Dear Dr. Ding (if that IS your real name):
I have a problem. I have a good friend who is a brand name dropper. What I mean is that she loves to highlight either the cost of something she’s recently bought, or she tries to ensure that you know what brand names she’s buying. It’s really getting annoying lately. I mean I don’t care if she has a label on her purse that says Gucci or Prada or whatever. It’s just that EVERYTHING, every conversation she has seems to eventually get back to something to do w/her expensive lifestyle, her recent acqusitions or trips, or her plans to buy more stuff. Even her groceries seem to be better than mine! She does it fairly subtly, but over the last 3 years I’m noticing that this is in like every interaction I’m having w/her. I sometimes worry that she’s alienating other people with all this snobbery and that maybe one day she’ll piss off her boss or a potential boyfriend or something similar, but mostly I’m getting pissed on my own behalf at her lack of awareness that other people (ME!) don’t have the kind of money she does to be throwing around on luxury items. Oh and by the way I’ve tried talking to her about this but she gets all clever and I end up looking like the snob somehow. How do I deal? Sign me PISSY MISS.
Dear PISSY MISS:
Dr. Ding (and yes that is my real name) sympathizes mightily with your predicament. I’ve known a few folks like this over the years, both professionally and personally, and I’ll get right to the point. Usually people like your friend who overvalue material items have some history of serious impoverishment, whether real or imagined, in their history. This might mean they didn’t have the things they needed as a child, like food or clothing, or it may mean they simply saw themselves as having less than others. The kicker is that some folks like this equate having with being later on in life. So they may try to accumulate fancy things that denote status in our society as a means of forging a stable identity for themselves where life is more predictable, unlike childhood, which was unpredictable. It’s a compensatory strategy at best.

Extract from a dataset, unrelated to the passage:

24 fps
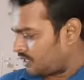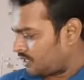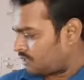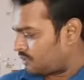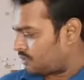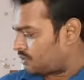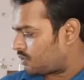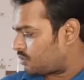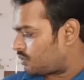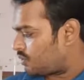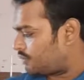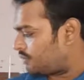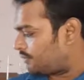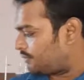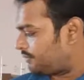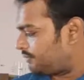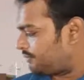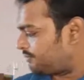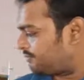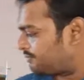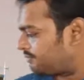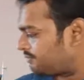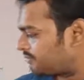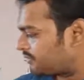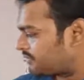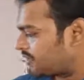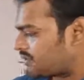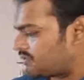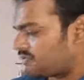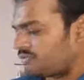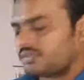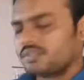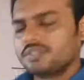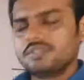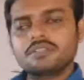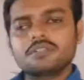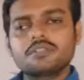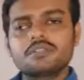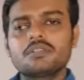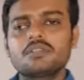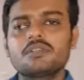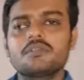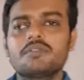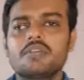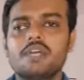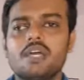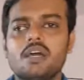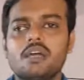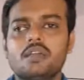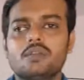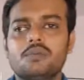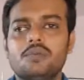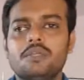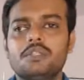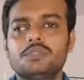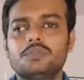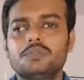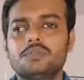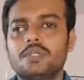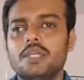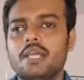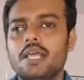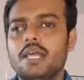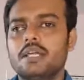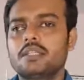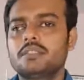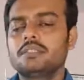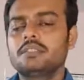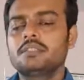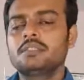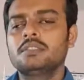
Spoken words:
So, first we are going to react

Children and teens don’t have much to call their own by way of identity and that’s why marketers and clothing manufacturers are able to sell “the latest” to this demographic so easily; these kids are developmentally unable to completely distinguish their self-opinion from their clothing or possessions. This is normal at this point, remember. But for folks like your friend it can cause problems if it runs unchecked. In adulthood, such problems can take the form of a) totally rejecting material things and/or the status quo and living and dressing like a semi-pauper or b) becoming fixated on having, buying, acquiring, etc as much of what the larger culture says denotes status. Here status symbols become conflated with identity.

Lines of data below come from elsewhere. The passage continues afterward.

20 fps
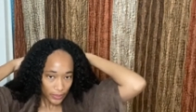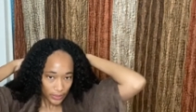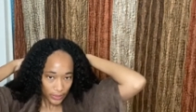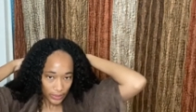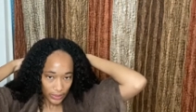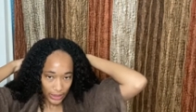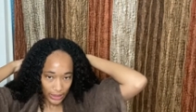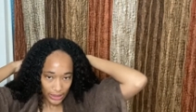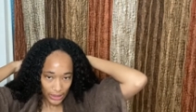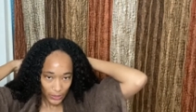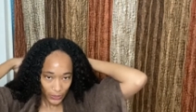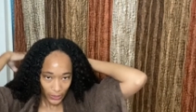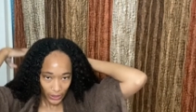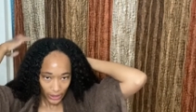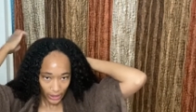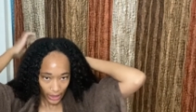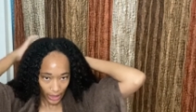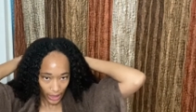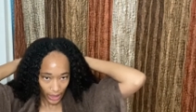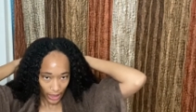That's one
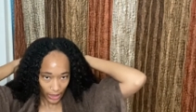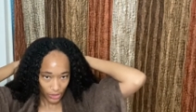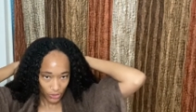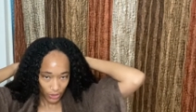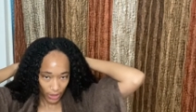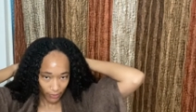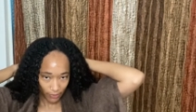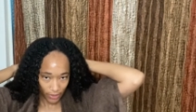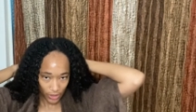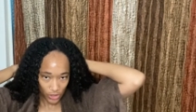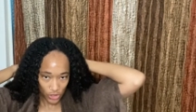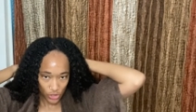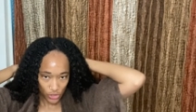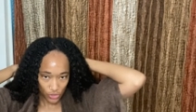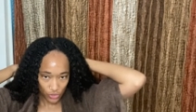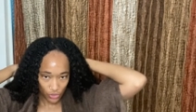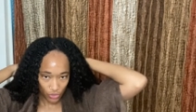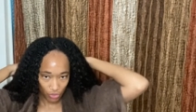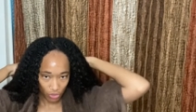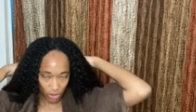thing I do have
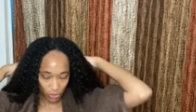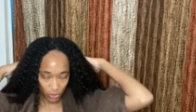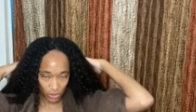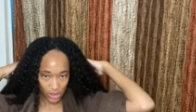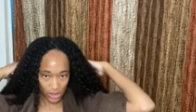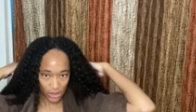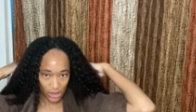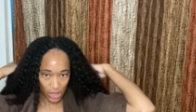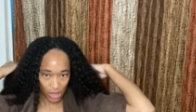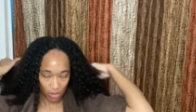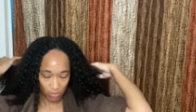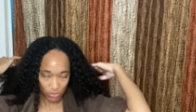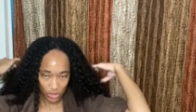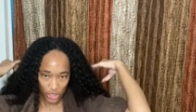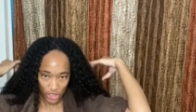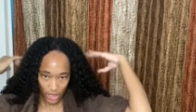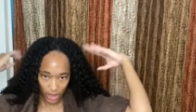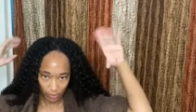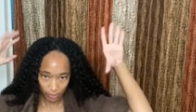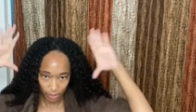issues with some
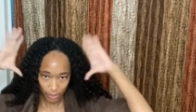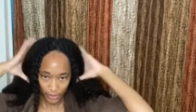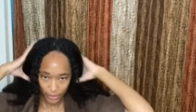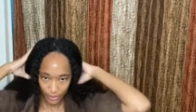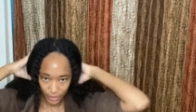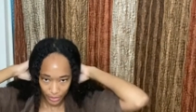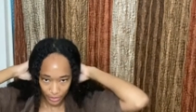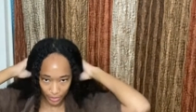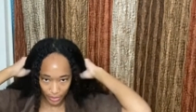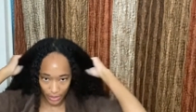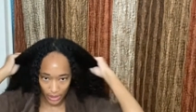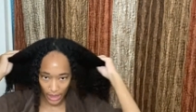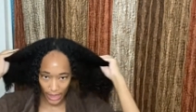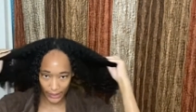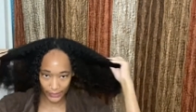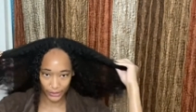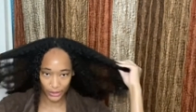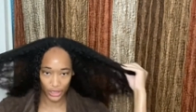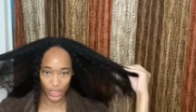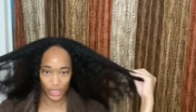shampoos.
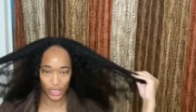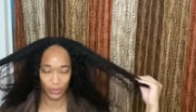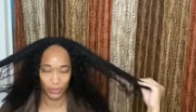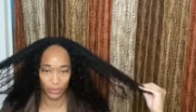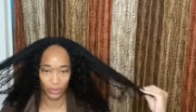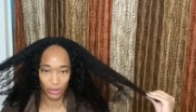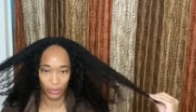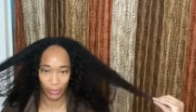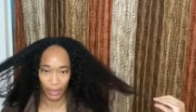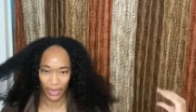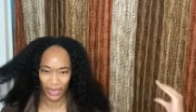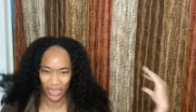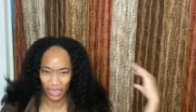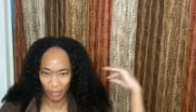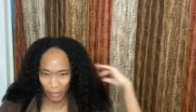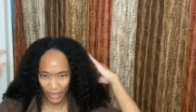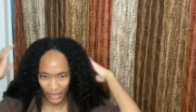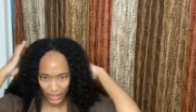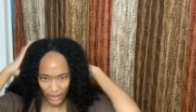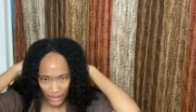After shampooing my hair
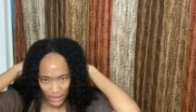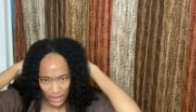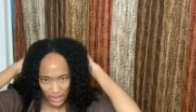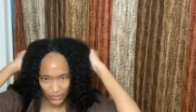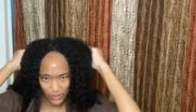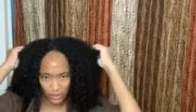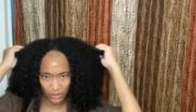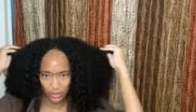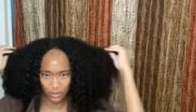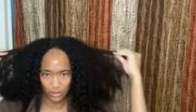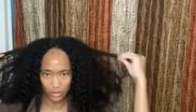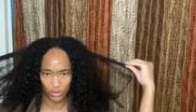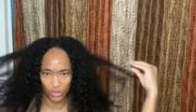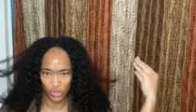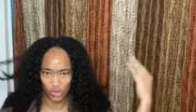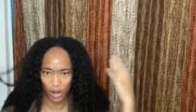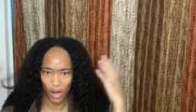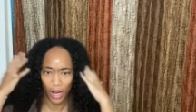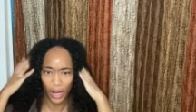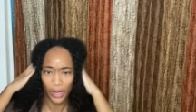does feel a little
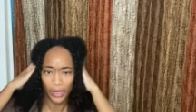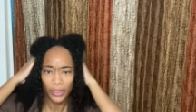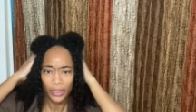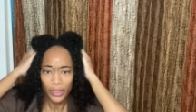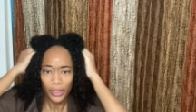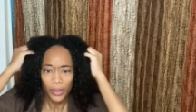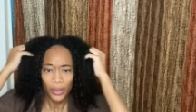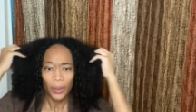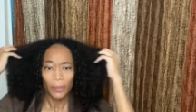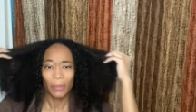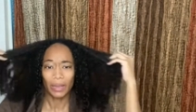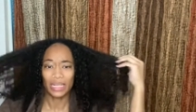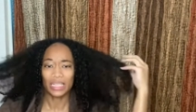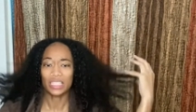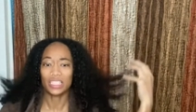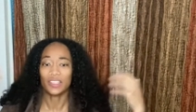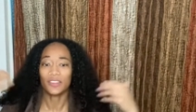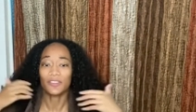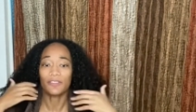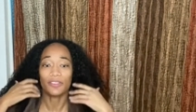dry, but it
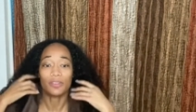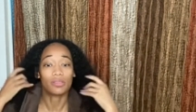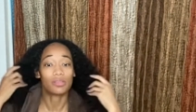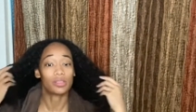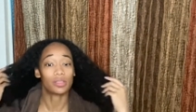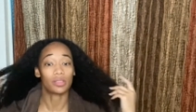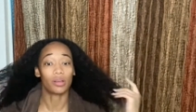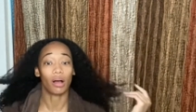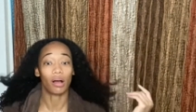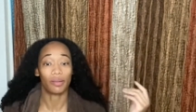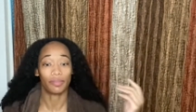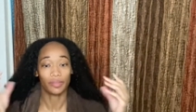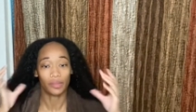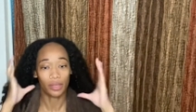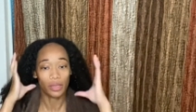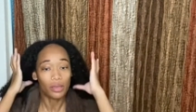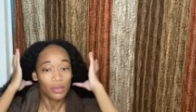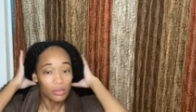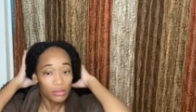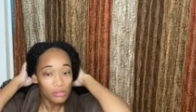still feels soft
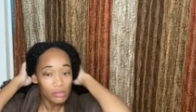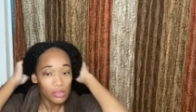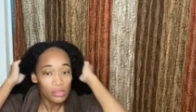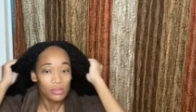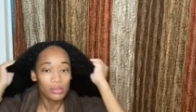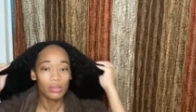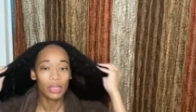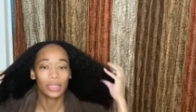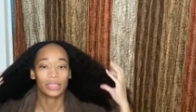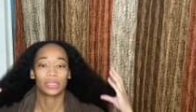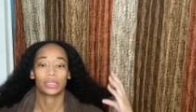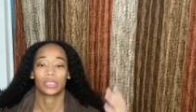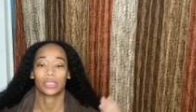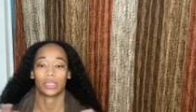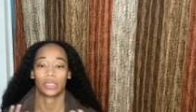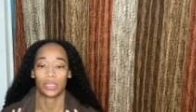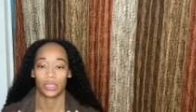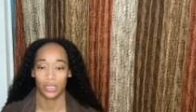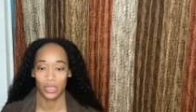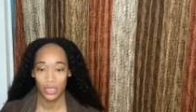though, so that's
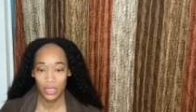good.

In your letter, the description of your friend left me with the impression that she isn’t terribly sensitive to how her constant self-inflating comments affect others. In the clinical world we might say that such a person has a strong trait of narcissism present in her personality and that she is unlikely to change her behavior without benefit of psychotherapy. In Dr. Ding’s world, I would say you probably need to have an air-clearing discussion with her to let her know how truly icky and dare I say even hurtful her actions are to you as a friend. You implied you’ve been friends for a long time. If that’s the case, give her a chance to redeem herself. I’m of course doubtful that she’ll be able to curb her self-aggrandizing impulse, but sometimes friendships run their course and then naturally decline due to divergent life paths. No harm, no foul. It seems that her path is leading her straight into a tiny but well-upholstered prison cell of big-name designers and not much else, which ultimately is actually a bit pathetic.

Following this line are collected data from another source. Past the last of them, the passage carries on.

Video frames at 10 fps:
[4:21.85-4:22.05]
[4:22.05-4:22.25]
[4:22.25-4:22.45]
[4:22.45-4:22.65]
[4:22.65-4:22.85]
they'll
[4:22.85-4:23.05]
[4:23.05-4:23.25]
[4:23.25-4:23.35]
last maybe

However….where is your path leading you? Do you know? Would you secretly like to own a mega-dollar pair of shoes but lack the ambition neccessary to make enough money to do so? Do you yearn to travel the world and rare collect objets d’art? Be honest. Sometimes the things that most irritate us about others are those very things we loathe within ourselves. Do a reality check. If it doesn’t bounce, proceed as you wish. And take a little comfort in the fact that your friend’s pattern of snobbery will be rewarded by lack of meaningful relationships later in life. The wheels of justice grind slow, but they grind exceeding fine, as the saying goes. Meanwhile, you’ll be having rewarding friendships with people whose values are more consonant with yours. So get busy.
Right on, Dr. Ding. Especially with that last paragraph. Fortunately, I don’t know any folks like that anymore (not since high school, actually), but if I did I’d just feel sorry for them that they put such emphasis on such unworthy things. And I’d probably decide someone who put importance on such very different things than me probably doesn’t have much in common with me, either.
This is just my own opinion, but people who brand drop like this are usually somewhat insecure about what people think about them. I like to respond to this using hypnotic language and metaphor to help them (unconsciously) understand that they are more important than what they buy. I hope this makes sense. It’s helpful to their development.